Omit all pictures, then repeat the listing exactly.

Records —
----------
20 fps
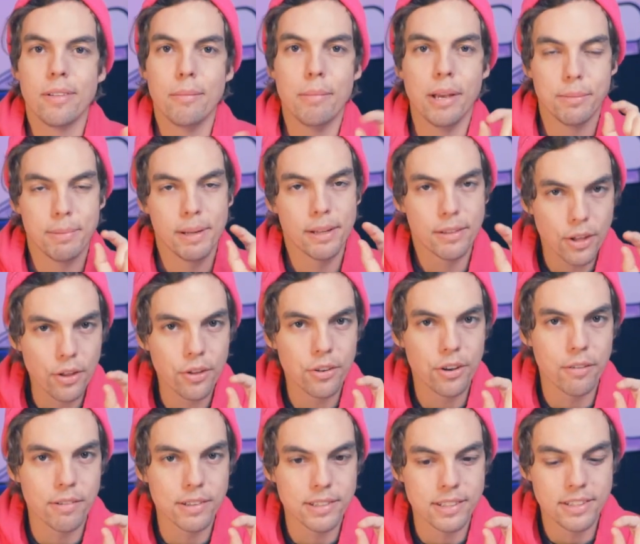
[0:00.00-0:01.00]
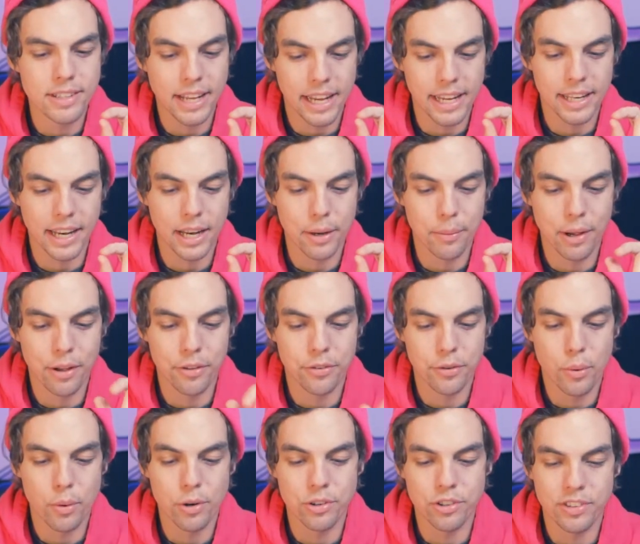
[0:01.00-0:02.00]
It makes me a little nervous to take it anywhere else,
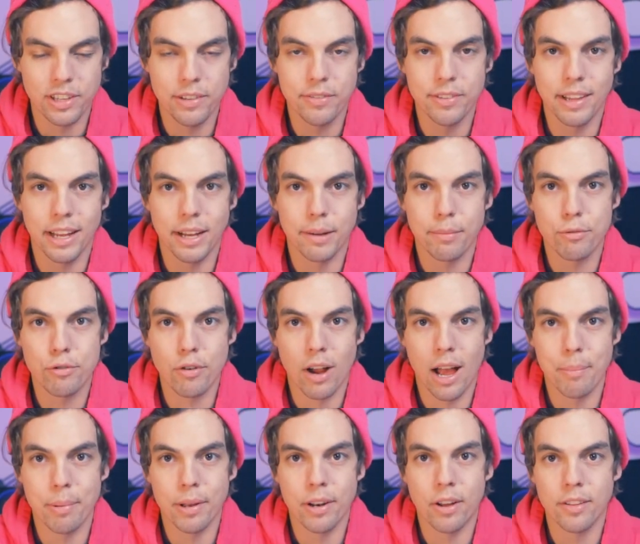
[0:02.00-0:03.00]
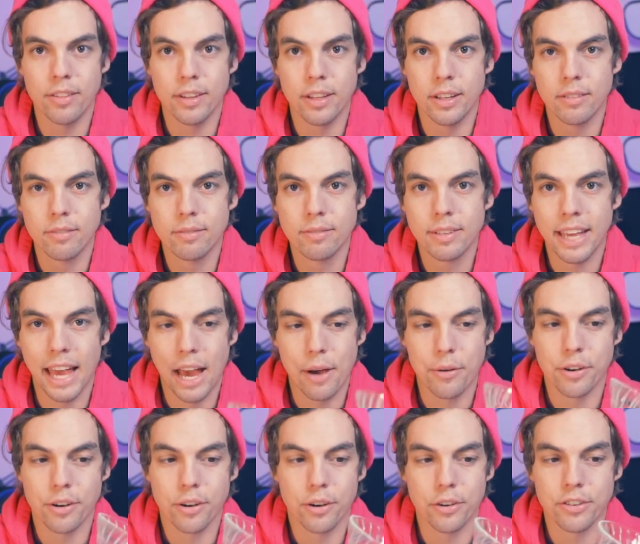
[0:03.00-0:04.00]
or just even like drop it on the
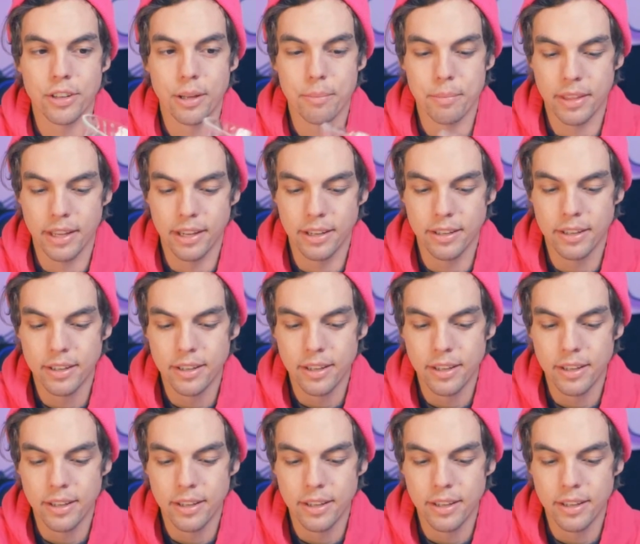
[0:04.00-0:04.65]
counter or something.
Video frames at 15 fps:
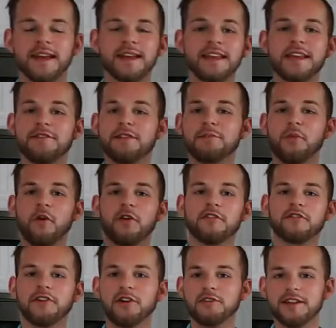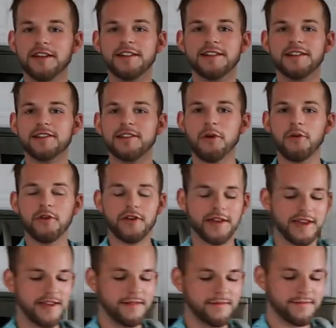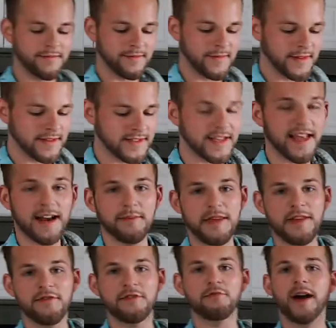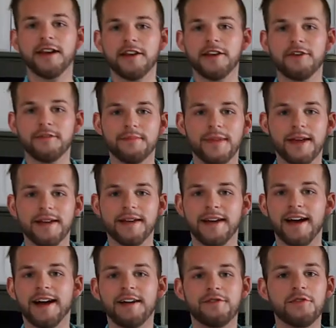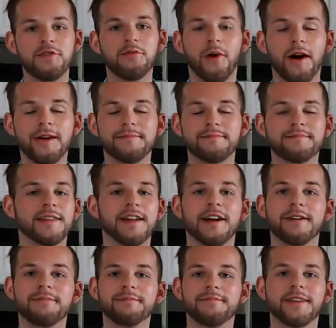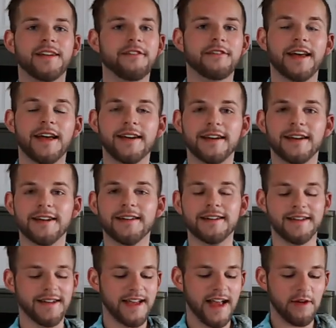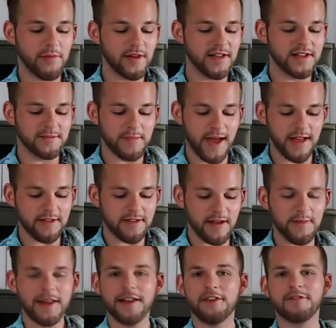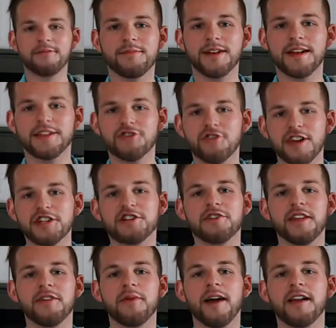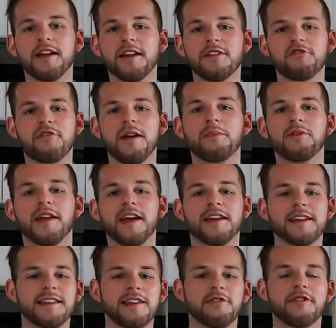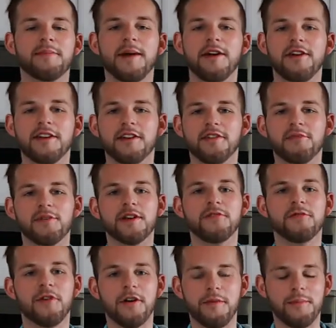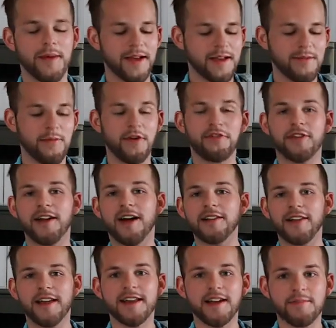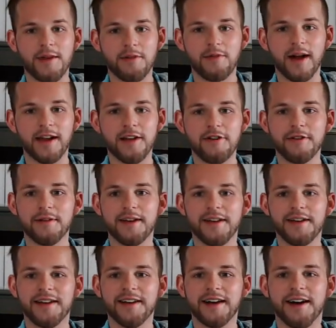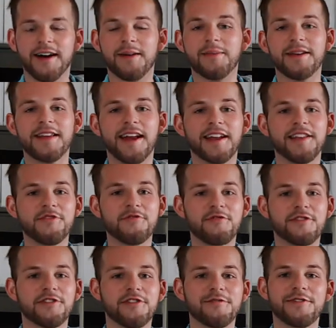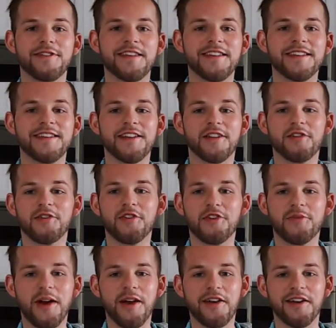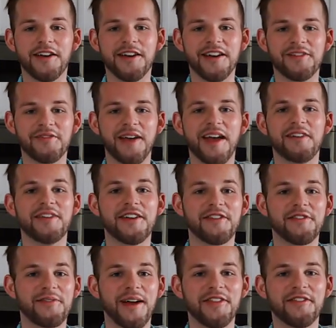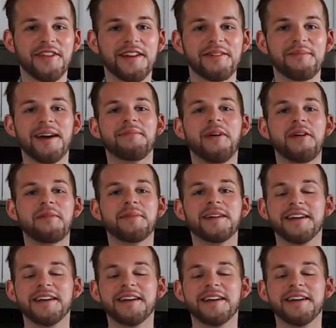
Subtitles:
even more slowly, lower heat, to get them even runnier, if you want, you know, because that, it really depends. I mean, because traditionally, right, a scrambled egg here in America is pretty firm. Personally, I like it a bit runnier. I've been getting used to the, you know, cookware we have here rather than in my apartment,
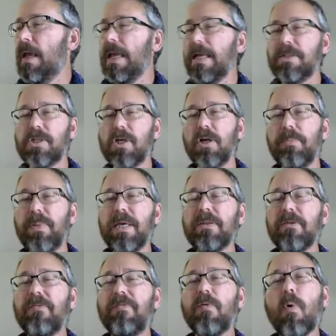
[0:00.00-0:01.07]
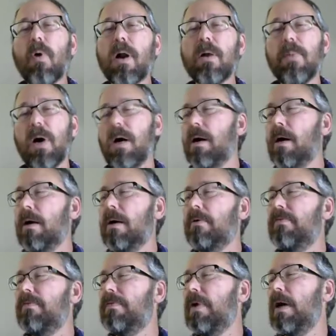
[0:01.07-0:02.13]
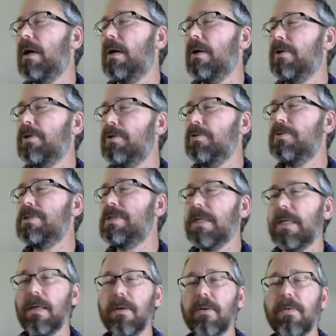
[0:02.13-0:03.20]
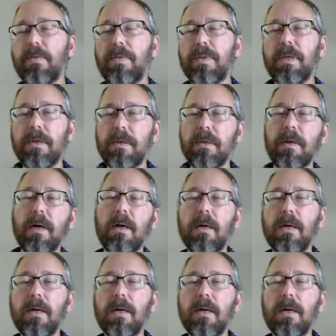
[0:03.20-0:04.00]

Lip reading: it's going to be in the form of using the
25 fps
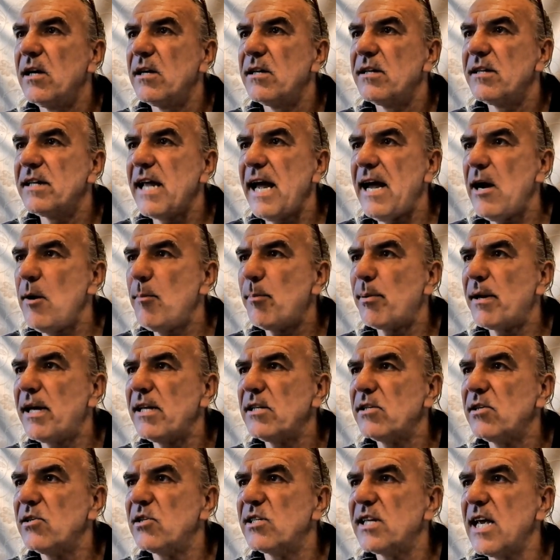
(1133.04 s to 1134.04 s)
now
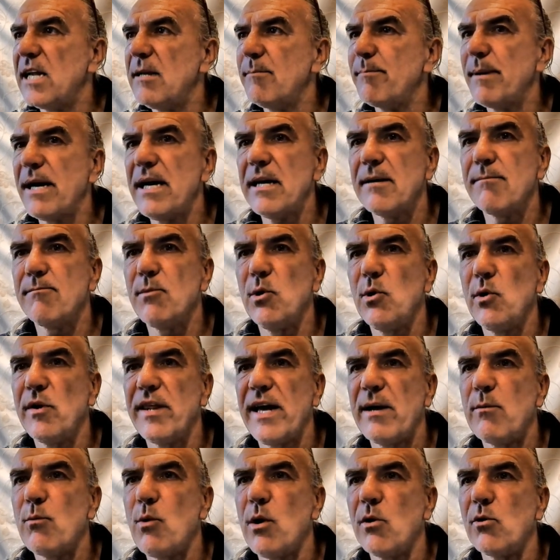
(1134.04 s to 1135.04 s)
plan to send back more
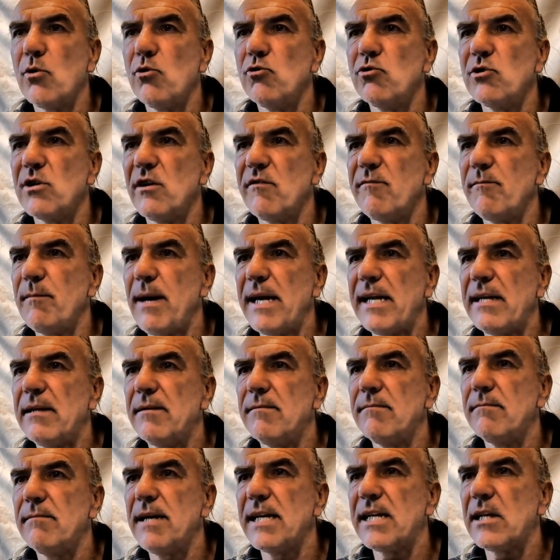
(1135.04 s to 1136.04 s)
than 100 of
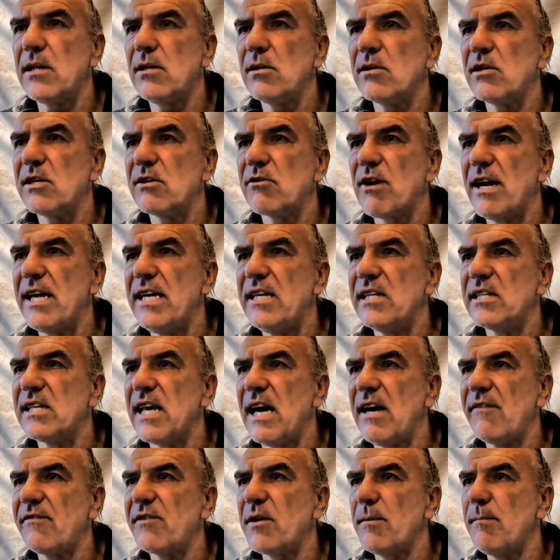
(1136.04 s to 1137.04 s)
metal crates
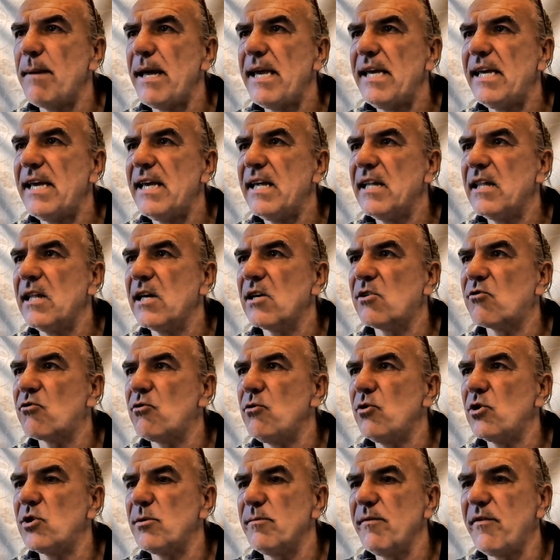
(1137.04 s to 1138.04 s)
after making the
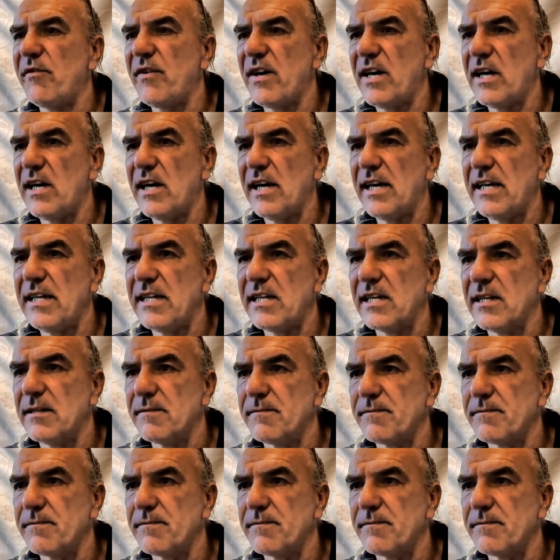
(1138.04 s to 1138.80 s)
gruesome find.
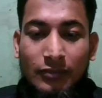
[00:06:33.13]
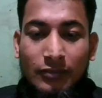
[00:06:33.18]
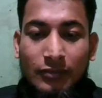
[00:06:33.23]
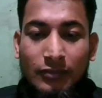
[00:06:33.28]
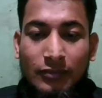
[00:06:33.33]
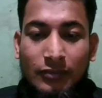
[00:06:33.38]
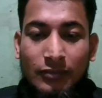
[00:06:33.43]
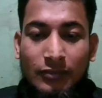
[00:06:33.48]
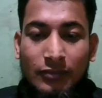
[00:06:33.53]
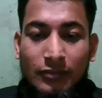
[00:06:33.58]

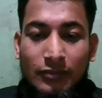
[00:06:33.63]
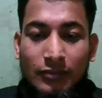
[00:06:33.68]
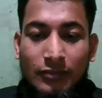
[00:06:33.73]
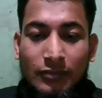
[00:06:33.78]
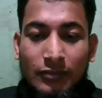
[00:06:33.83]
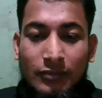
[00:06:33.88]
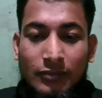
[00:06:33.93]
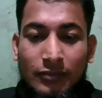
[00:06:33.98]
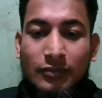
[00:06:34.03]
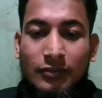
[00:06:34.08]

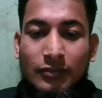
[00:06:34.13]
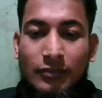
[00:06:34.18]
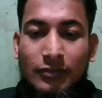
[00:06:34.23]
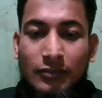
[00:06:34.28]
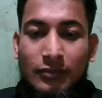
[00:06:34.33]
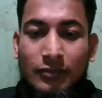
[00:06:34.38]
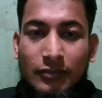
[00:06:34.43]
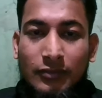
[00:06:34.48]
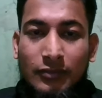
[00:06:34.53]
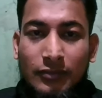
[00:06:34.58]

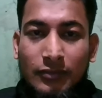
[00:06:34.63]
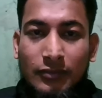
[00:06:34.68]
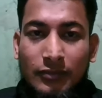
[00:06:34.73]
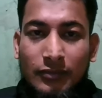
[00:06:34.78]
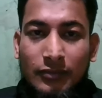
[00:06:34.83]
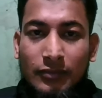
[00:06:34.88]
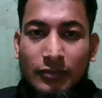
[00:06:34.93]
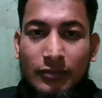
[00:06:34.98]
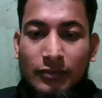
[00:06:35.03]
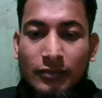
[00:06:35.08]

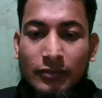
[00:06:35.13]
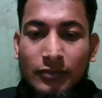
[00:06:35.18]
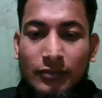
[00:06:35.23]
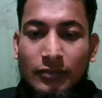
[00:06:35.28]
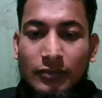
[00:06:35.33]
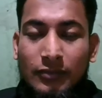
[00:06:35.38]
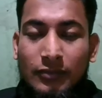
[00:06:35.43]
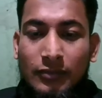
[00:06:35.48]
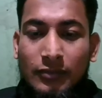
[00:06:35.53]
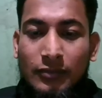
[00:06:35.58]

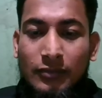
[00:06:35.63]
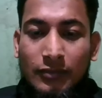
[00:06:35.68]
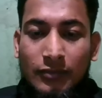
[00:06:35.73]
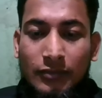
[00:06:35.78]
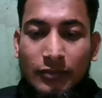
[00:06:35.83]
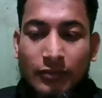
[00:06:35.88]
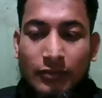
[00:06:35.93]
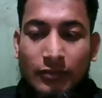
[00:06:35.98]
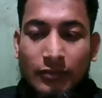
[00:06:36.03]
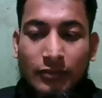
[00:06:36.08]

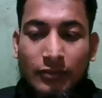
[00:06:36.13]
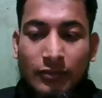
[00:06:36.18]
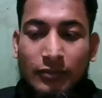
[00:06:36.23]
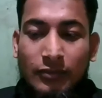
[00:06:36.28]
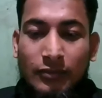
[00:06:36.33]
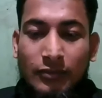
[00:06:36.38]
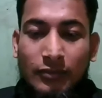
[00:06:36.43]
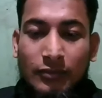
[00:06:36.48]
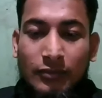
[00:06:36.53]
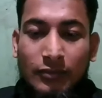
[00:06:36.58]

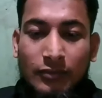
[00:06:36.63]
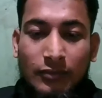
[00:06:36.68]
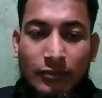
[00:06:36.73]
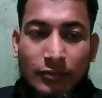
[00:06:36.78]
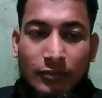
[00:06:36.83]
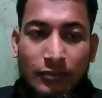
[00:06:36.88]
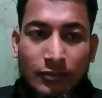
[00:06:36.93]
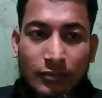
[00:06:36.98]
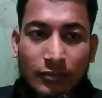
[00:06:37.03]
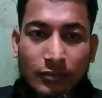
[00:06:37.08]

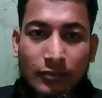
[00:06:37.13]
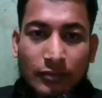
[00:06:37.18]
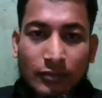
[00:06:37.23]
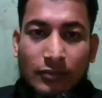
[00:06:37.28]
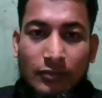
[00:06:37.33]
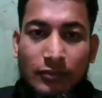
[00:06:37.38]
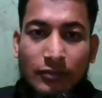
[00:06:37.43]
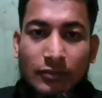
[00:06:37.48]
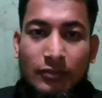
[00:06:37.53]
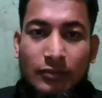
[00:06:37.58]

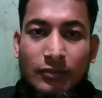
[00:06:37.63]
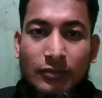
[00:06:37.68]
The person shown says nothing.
----------
Reply —
20 fps
[0:00.00-0:01.00]
[0:01.00-0:02.00]
It makes me a little nervous to take it anywhere else,
[0:02.00-0:03.00]
[0:03.00-0:04.00]
or just even like drop it on the
[0:04.00-0:04.65]
counter or something.
Video frames at 15 fps:
Subtitles:
even more slowly, lower heat, to get them even runnier, if you want, you know, because that, it really depends. I mean, because traditionally, right, a scrambled egg here in America is pretty firm. Personally, I like it a bit runnier. I've been getting used to the, you know, cookware we have here rather than in my apartment,
[0:00.00-0:01.07]
[0:01.07-0:02.13]
[0:02.13-0:03.20]
[0:03.20-0:04.00]

Lip reading: it's going to be in the form of using the
25 fps
(1133.04 s to 1134.04 s)
now
(1134.04 s to 1135.04 s)
plan to send back more
(1135.04 s to 1136.04 s)
than 100 of
(1136.04 s to 1137.04 s)
metal crates
(1137.04 s to 1138.04 s)
after making the
(1138.04 s to 1138.80 s)
gruesome find.
[00:06:33.13]
[00:06:33.18]
[00:06:33.23]
[00:06:33.28]
[00:06:33.33]
[00:06:33.38]
[00:06:33.43]
[00:06:33.48]
[00:06:33.53]
[00:06:33.58]

[00:06:33.63]
[00:06:33.68]
[00:06:33.73]
[00:06:33.78]
[00:06:33.83]
[00:06:33.88]
[00:06:33.93]
[00:06:33.98]
[00:06:34.03]
[00:06:34.08]

[00:06:34.13]
[00:06:34.18]
[00:06:34.23]
[00:06:34.28]
[00:06:34.33]
[00:06:34.38]
[00:06:34.43]
[00:06:34.48]
[00:06:34.53]
[00:06:34.58]

[00:06:34.63]
[00:06:34.68]
[00:06:34.73]
[00:06:34.78]
[00:06:34.83]
[00:06:34.88]
[00:06:34.93]
[00:06:34.98]
[00:06:35.03]
[00:06:35.08]

[00:06:35.13]
[00:06:35.18]
[00:06:35.23]
[00:06:35.28]
[00:06:35.33]
[00:06:35.38]
[00:06:35.43]
[00:06:35.48]
[00:06:35.53]
[00:06:35.58]

[00:06:35.63]
[00:06:35.68]
[00:06:35.73]
[00:06:35.78]
[00:06:35.83]
[00:06:35.88]
[00:06:35.93]
[00:06:35.98]
[00:06:36.03]
[00:06:36.08]

[00:06:36.13]
[00:06:36.18]
[00:06:36.23]
[00:06:36.28]
[00:06:36.33]
[00:06:36.38]
[00:06:36.43]
[00:06:36.48]
[00:06:36.53]
[00:06:36.58]

[00:06:36.63]
[00:06:36.68]
[00:06:36.73]
[00:06:36.78]
[00:06:36.83]
[00:06:36.88]
[00:06:36.93]
[00:06:36.98]
[00:06:37.03]
[00:06:37.08]

[00:06:37.13]
[00:06:37.18]
[00:06:37.23]
[00:06:37.28]
[00:06:37.33]
[00:06:37.38]
[00:06:37.43]
[00:06:37.48]
[00:06:37.53]
[00:06:37.58]

[00:06:37.63]
[00:06:37.68]
The person shown says nothing.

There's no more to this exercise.